→ **YOUR TASK**: Could each entry below be written out exactly, with every picture dropped?

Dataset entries
○ ○ ○

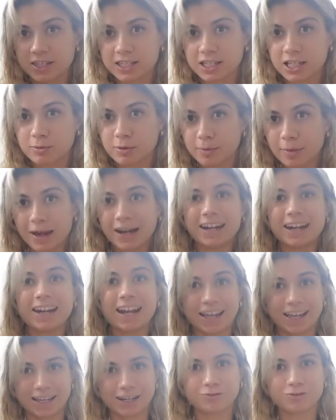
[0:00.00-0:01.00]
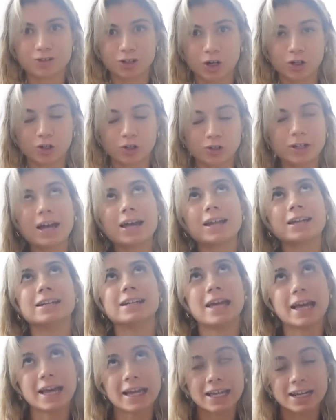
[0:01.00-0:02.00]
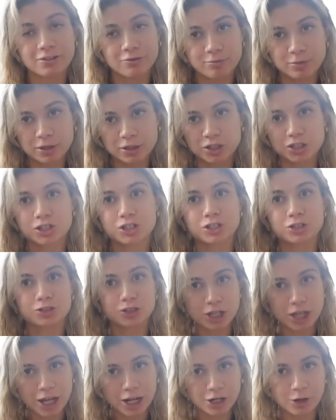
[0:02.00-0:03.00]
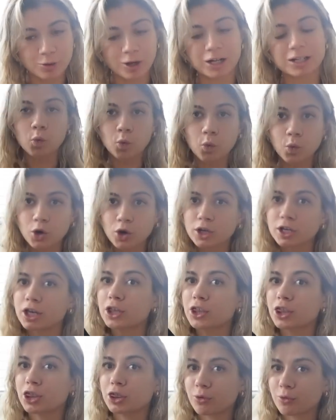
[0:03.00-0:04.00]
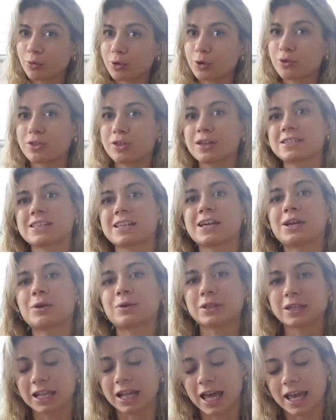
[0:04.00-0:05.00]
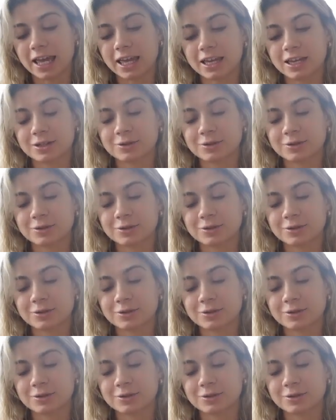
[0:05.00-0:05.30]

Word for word: is gonna be my negative journal. Not negative, but just shadow work. Working through things I don't like.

○ ○ ○

→ **ANSWER FOR THIS EXERCISE**:
[0:00.00-0:01.00]
[0:01.00-0:02.00]
[0:02.00-0:03.00]
[0:03.00-0:04.00]
[0:04.00-0:05.00]
[0:05.00-0:05.30]

Word for word: is gonna be my negative journal. Not negative, but just shadow work. Working through things I don't like.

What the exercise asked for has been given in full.